Stored data entries

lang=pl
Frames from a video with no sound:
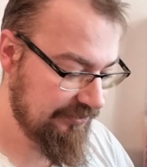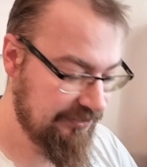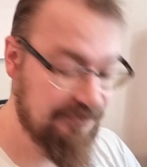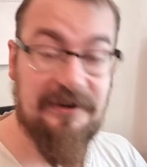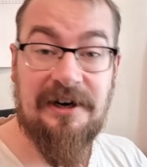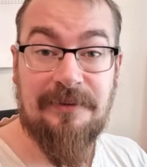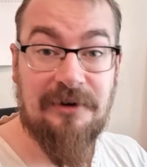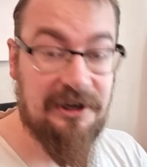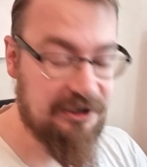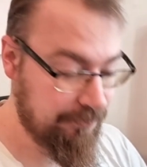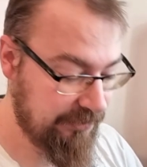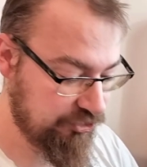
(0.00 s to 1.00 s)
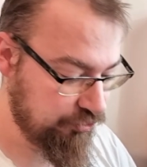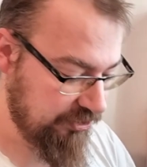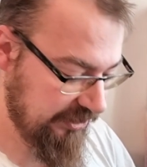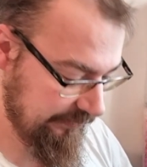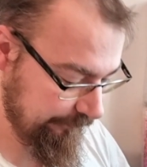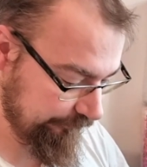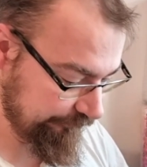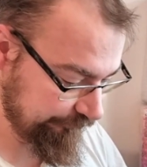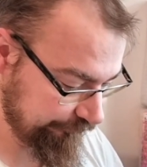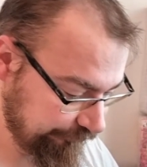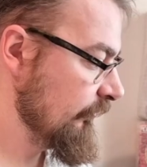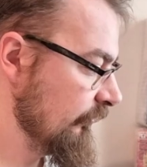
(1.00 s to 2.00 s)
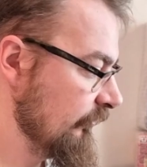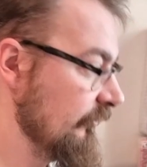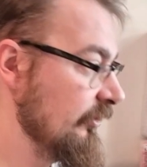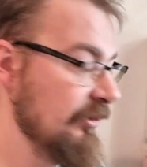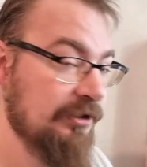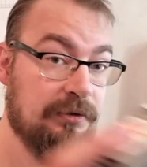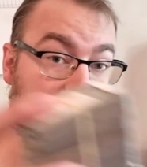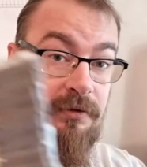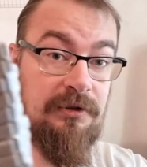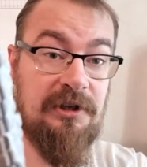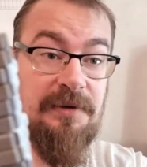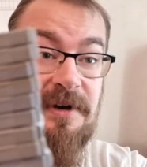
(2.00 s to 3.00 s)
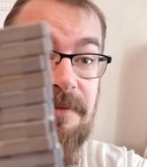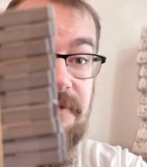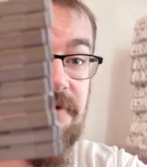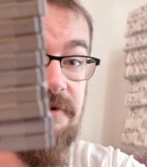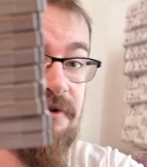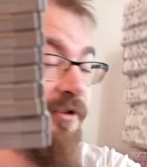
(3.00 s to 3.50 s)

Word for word: Otwieram kolejną paczuchę. I mamy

Task objective:
Retype the records above exactly, leaving every picture out of your copy.

Answer for this exercise:
lang=pl
Frames from a video with no sound:
(0.00 s to 1.00 s)
(1.00 s to 2.00 s)
(2.00 s to 3.00 s)
(3.00 s to 3.50 s)

Word for word: Otwieram kolejną paczuchę. I mamy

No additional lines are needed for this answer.